Madeline Mae Poppe (born December 5, 1997) is an American singer-songwriter, musician, and the season 16 winner of American Idol. She is a multi-instrumentalist—playing the guitar, piano, and ukulele. Prior to winning American Idol, Poppe released an independent album titled Songs from the Basement. Poppe released her first studio album, Whirlwind, with Hollywood Records in 2019.

Early life
Maddie Poppe was born to Trent and Tonya Poppe in Clarksville, Iowa. As a young girl, Poppe loved to sing for her family, but did not start performing until she was in middle school. She graduated Clarksville High School in 2016, attended Iowa Central Community College and then went to Hawkeye Community College. Her father is also a musician and is a guitarist. She used to perform with her father and his band at the Pioneer Days festival. She got her start performing at the Butler County Fairgrounds in Allison, Iowa. Poppe had also been a stagehand, setting up equipment for musicians at the county fair. 

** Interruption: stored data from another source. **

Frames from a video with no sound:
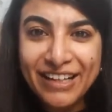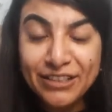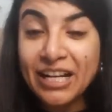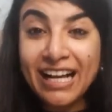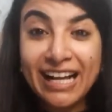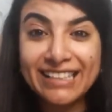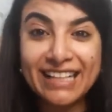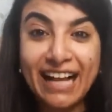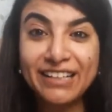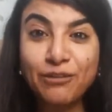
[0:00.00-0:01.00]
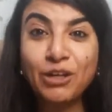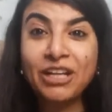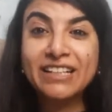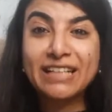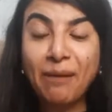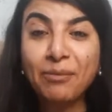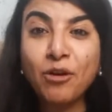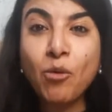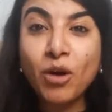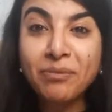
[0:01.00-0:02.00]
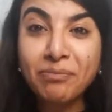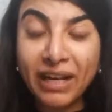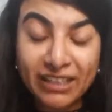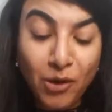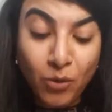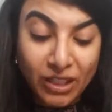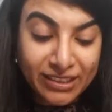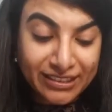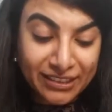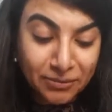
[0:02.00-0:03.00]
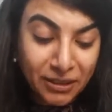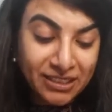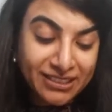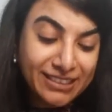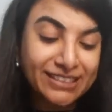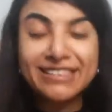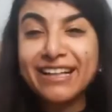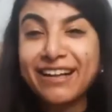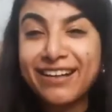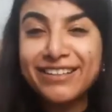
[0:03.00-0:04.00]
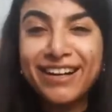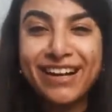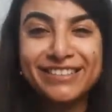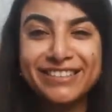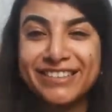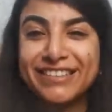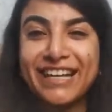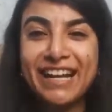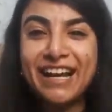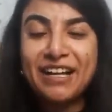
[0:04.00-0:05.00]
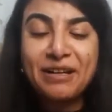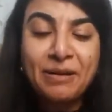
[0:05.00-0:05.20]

So now I'll give you an example of what Metaverse is, because this is another article thatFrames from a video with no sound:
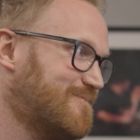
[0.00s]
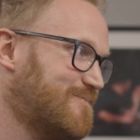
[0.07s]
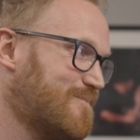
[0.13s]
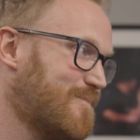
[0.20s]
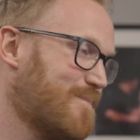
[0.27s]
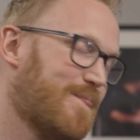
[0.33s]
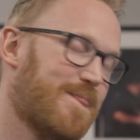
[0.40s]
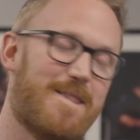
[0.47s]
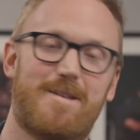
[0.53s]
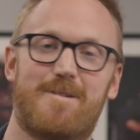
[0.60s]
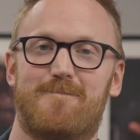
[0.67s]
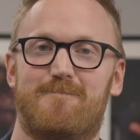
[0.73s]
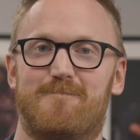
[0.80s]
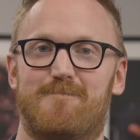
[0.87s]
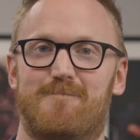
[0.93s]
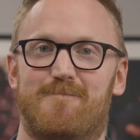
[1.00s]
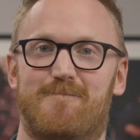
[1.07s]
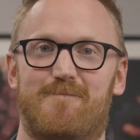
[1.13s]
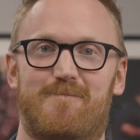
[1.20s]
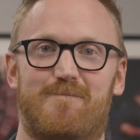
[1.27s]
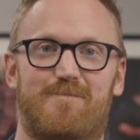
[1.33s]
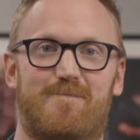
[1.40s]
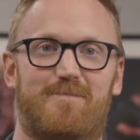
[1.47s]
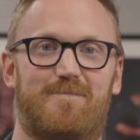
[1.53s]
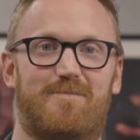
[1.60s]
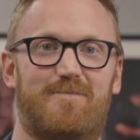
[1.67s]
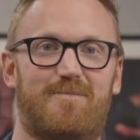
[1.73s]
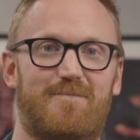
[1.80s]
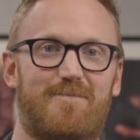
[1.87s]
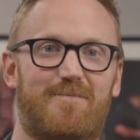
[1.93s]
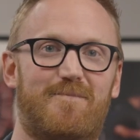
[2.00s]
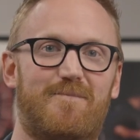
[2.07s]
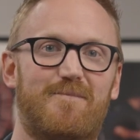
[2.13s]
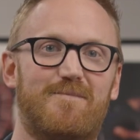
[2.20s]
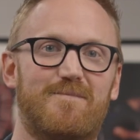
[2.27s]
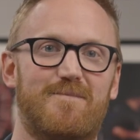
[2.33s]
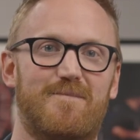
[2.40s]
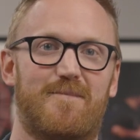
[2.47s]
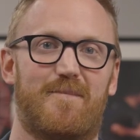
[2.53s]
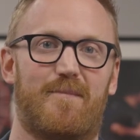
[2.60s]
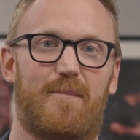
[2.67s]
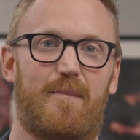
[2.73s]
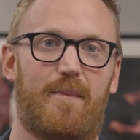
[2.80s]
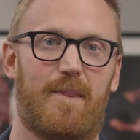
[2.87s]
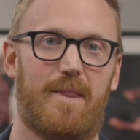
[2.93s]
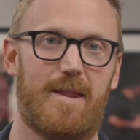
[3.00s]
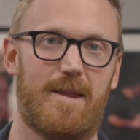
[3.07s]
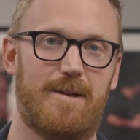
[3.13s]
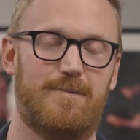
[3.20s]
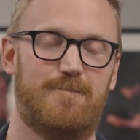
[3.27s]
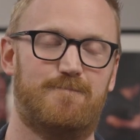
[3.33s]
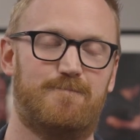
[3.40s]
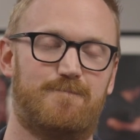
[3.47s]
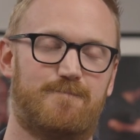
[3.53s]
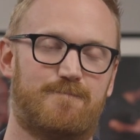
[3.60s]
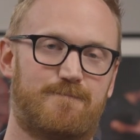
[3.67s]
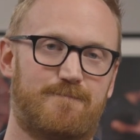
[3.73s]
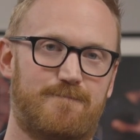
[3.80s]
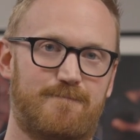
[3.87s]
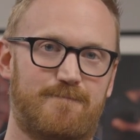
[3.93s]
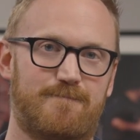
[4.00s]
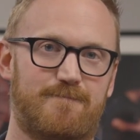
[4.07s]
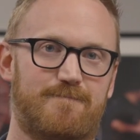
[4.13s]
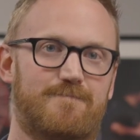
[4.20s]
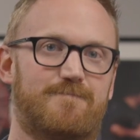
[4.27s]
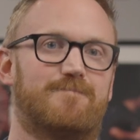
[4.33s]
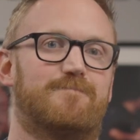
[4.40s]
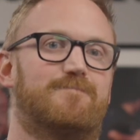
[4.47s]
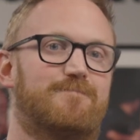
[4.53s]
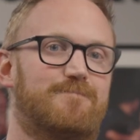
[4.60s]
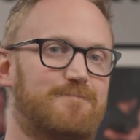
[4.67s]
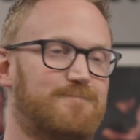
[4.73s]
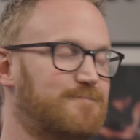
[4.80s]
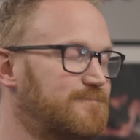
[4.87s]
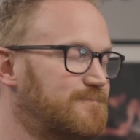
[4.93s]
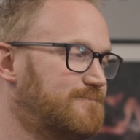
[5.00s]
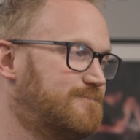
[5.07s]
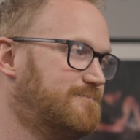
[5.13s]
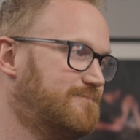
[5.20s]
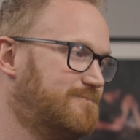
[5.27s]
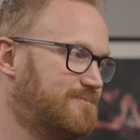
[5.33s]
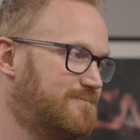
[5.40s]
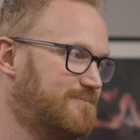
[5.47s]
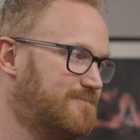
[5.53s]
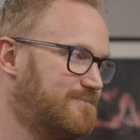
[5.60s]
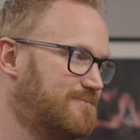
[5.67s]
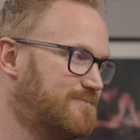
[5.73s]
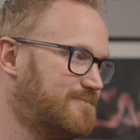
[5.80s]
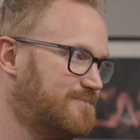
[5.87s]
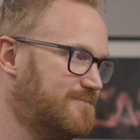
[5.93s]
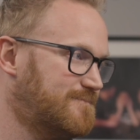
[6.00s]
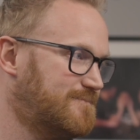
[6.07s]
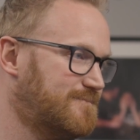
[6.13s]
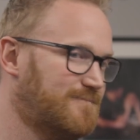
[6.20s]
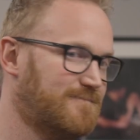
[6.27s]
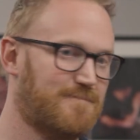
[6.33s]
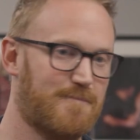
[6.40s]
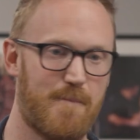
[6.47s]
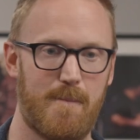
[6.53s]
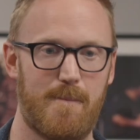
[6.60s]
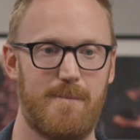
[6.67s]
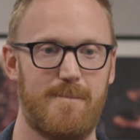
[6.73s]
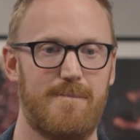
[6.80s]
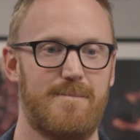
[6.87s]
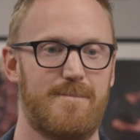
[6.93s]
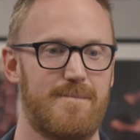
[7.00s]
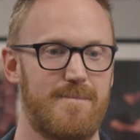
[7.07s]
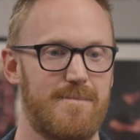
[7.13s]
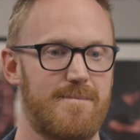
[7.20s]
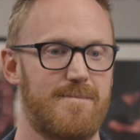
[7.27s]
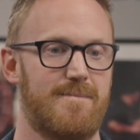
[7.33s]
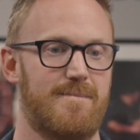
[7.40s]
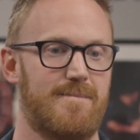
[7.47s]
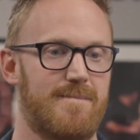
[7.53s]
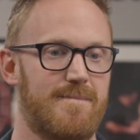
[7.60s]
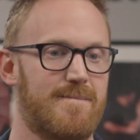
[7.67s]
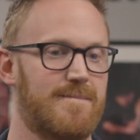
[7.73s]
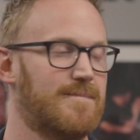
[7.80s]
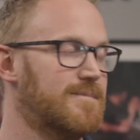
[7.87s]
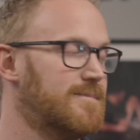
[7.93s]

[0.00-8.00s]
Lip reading: (silent)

Poppe has talked about not wanting to settle for things she did not like to do. She remarked, "I was trying to get gigs while I was supposed to be paying attention to a lecture." More than fame, Poppe has a career longevity and the enjoyment of being in music and performing.

Career

2015–2016: Songs from the Basement and The Voice 
Poppe independently released her first album, Songs from the Basement, on June 20, 2016. That same month, Poppe opened for Diamond Rio at the Butler County Fair.

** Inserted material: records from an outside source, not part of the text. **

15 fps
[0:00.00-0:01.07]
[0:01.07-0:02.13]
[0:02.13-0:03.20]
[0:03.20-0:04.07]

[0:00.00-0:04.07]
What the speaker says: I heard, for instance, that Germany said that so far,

Prior to Idol, she auditioned to The Voice in 2016. The program aired on NBC on February 29, 2016 in season 10 of the show. She sang "Dog Days Are Over" from Florence and the Machine, but none of the judges (who were Adam Levine, Pharrell Williams, Christina Aguilera, and Blake Shelton) turned their chairs, thus being eliminated. Despite her elimination, Clarksville honored her with a city event at the Clarksville Library.

2017–2018: American Idol 

In an audition held in New York, Poppe sang "Rainbow Connection" from The Muppet Movie. Judge Lionel Richie said she had a "storytelling voice" and that "we need you in this show". Katy Perry said she had a "distinctive quality in your voice" and Luke Bryan said "I'm not critiquing you, 'cause you got me, I'm saying yes." After singing her original song "Don't Ever Let Your Children Grow Up," Perry said Poppe reminded her of herself as they "write a little bit of the same style."
 
Before her Top 24 performance, Poppe admitted that she didn't expect to win American Idol, planning to make it to Top 24 and get eliminated at some point. "This sounds terrible, but I don't want to go into things with super high hopes because then, obviously, I would be super let down if it doesn't work out," she told Bobby Bones. Poppe also admitted she has stage fright. "I remember times when I'd gotten up on stage and it totally just flopped. I fear that every time I walk on stage, I worry that it's going to happen again."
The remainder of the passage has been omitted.